Введение к работе
Актуальность проблемы. На концах линейных хромосом эукариотических организмов находятся особые ДНК-белковые структуры, называемые теломерами. Теломерная ДНК состоит из повторяющихся нуклеотидных последовательностей и заканчивается 3'-выступающим одноцепочечным участком. При каждом клеточном делении в результате недорепликации происходит укорочение теломер. При достижении теломерами некоторой критичной длины клетка вовсе перестает делиться, входит в состояние сенессенса и погибает. Однако, во многих клетках, для которых природой предусмотрен неограниченный потенциал деления, например в одноклеточных организмах или в половых и раковых клетках существует механизм поддержания стабильности длины теломер, в основу которого положен синтез теломерной ДНК с помощью специального фермента теломеразы. Теломераза - сложный РНК-белковый комплекс, который состоит из молекулы РНК, обратной транскриптазы и ряда других белковых компонентов. Неослабевающий интерес к изучению теломеразного комплекса связан, в первую очередь, с перспективой лечения онкологических заболеваний путем ингибирования теломеразной активности и восстановления механизма контроля числа клеточных делений у раковых клеток.
Дрожжи Saccharomyces cerevisiae, являющиеся одноклеточными эукариотами, представляют собой очень удобную модельную систему для изучения теломеразы. Теломеразный комплекс этих дрожжей состоит из РНК TLC1, включающую в себя матричный участок для синтеза теломерных повторов, и, по крайне мере, трех важных белковых компонентов - Estlp, Est2p и Est3p. Обратная транскриптаза Est2p в комплексе с TLC1 способна удлинять теломероподобный ДНК-олигонуклеотид (праймер) in vitro. Белок Estlp считается ответственным за прикрепление теломеразы к теломере и активацию фермента в S-фазе клеточного цикла. Про Est3p можно с уверенностью утверждать, что он является компонентом теломеразного комплекса Saccharomyces cerevisiae и необходим для жизнедеятельности клетки, так как делеция его гена приводит к летальному фенотипу прогрессирующего укорочения теломер. Однако до настоящего времени структура и конкретная функции Est3p остаются неизвестными, в связи с чем, этот компонент дрожжевого теломеразного комплекса вызывает огромный интерес у исследователей.
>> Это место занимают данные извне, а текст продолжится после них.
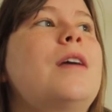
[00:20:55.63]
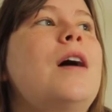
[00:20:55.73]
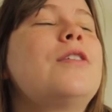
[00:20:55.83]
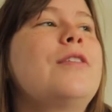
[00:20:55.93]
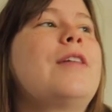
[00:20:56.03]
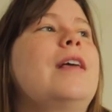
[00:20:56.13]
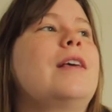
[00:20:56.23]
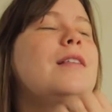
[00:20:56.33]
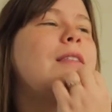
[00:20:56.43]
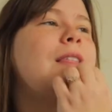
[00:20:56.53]
also like
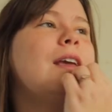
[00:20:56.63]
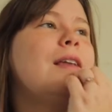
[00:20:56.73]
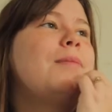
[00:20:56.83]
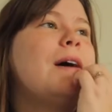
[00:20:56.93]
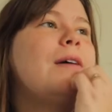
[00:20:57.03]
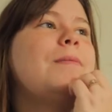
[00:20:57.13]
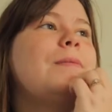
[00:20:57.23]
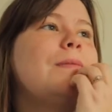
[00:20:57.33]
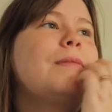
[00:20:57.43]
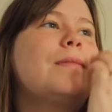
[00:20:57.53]
thinking about
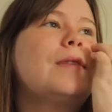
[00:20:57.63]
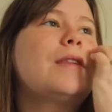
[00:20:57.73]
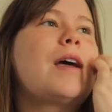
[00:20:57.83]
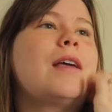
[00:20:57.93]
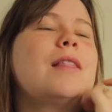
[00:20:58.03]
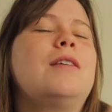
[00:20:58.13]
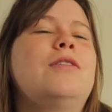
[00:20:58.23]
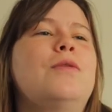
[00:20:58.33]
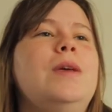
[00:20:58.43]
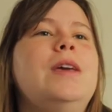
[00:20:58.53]
like
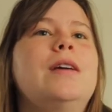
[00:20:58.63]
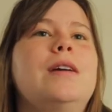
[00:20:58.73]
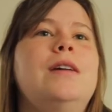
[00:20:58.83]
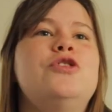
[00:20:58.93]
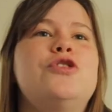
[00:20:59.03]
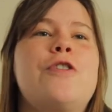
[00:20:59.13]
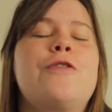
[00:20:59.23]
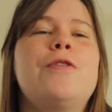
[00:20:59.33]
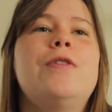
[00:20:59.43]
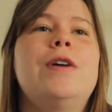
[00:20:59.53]
this week in
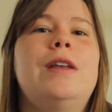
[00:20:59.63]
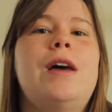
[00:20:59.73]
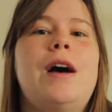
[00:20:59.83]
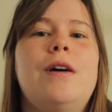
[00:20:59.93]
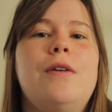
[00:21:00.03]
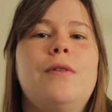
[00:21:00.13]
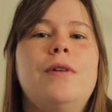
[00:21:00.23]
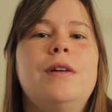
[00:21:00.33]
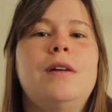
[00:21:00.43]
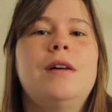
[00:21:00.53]
general, and how
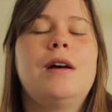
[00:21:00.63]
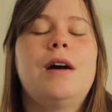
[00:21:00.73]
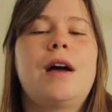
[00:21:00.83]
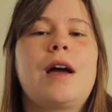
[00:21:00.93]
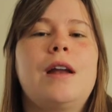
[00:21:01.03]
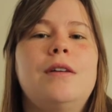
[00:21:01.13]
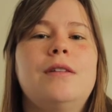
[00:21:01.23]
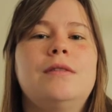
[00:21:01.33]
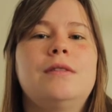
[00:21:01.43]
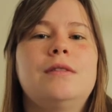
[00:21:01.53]
I
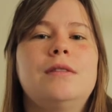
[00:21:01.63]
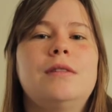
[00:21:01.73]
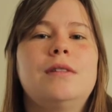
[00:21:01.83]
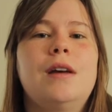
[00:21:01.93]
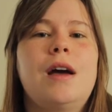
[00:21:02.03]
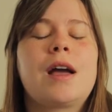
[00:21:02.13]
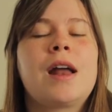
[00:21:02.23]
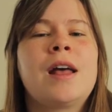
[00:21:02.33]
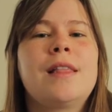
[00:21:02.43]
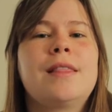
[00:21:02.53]
kind
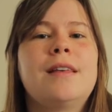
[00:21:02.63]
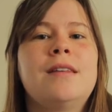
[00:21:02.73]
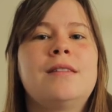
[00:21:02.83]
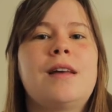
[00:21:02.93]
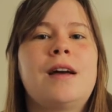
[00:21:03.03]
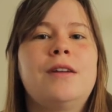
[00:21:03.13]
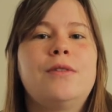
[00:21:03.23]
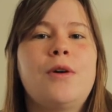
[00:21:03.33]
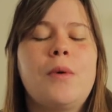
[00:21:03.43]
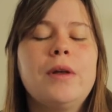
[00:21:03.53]
of had this I
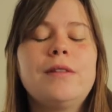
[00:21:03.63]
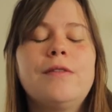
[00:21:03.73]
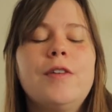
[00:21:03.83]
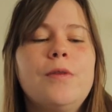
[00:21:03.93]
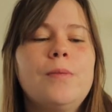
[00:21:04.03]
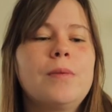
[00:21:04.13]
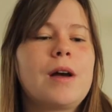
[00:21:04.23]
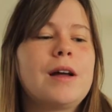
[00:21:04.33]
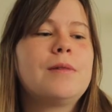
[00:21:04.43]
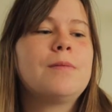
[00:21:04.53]
don't know what to film
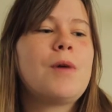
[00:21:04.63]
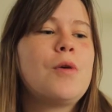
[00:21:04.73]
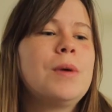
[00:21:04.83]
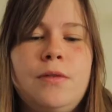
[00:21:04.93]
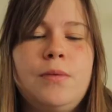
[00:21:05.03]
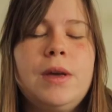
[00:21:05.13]
kind of moment. This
Цель работы. Разработка эффективного метода выделения белка Est3p и функциональное изучение его биохимических свойств.
Научная новизна и практическая значимость работы. Впервые разработан эффективный метод выделения активного in vitro компонента теломеразного комплекса дрожжей Saccharomyces cerevisiae белка Est3p. Показана способность этого белка образовывать гомодимер in vitro. Впервые обнаружены и исследованы новые свойства белка Est3p: ОТРазная и АТРазная активности, способность взаимодействовать с рибо- и дезоксирибоолигонуклеотидами, уникальная способность специфически узнавать и раскручивать РНК/ДНК гибридные дуплексы.
Таким образом, в рамках данной диссертационной работы получены важные результаты, позволяющие сделать выводы о функционировании белка Est3p в составе теломеразного комплекса дрожжей Saccharomyces cerevisiae.
Апробация работы. Материалы диссертации докладывались на следующих конференциях: Международной конференции им. В.А. Энгельгардта по Молекулярной Биологии, Московская область, Россия, 2006 г.; Международной конференции "Теломеры и Теломераза", Нью-Йорк, США, 2007 г.; Международной конференции студентов, аспирантов и молодых ученых по фундаментальным наукам "Ломоносов-2007", Москва, Россия, 2007; Международной конференции "Биокатализ-2007", Москва, Санкт-Петербург, Россия, 2007.
Структура и объем работы. Диссертационная работа изложена на 122 страницах машинописного текса и содержит следующие разделы: введение, обзор литературы, результаты и обсуждение, материалы и методы, выводы. Материал иллюстрирован 26 рисунками и 4 таблицами. Библиографический указатель включает 222 цитированные работы.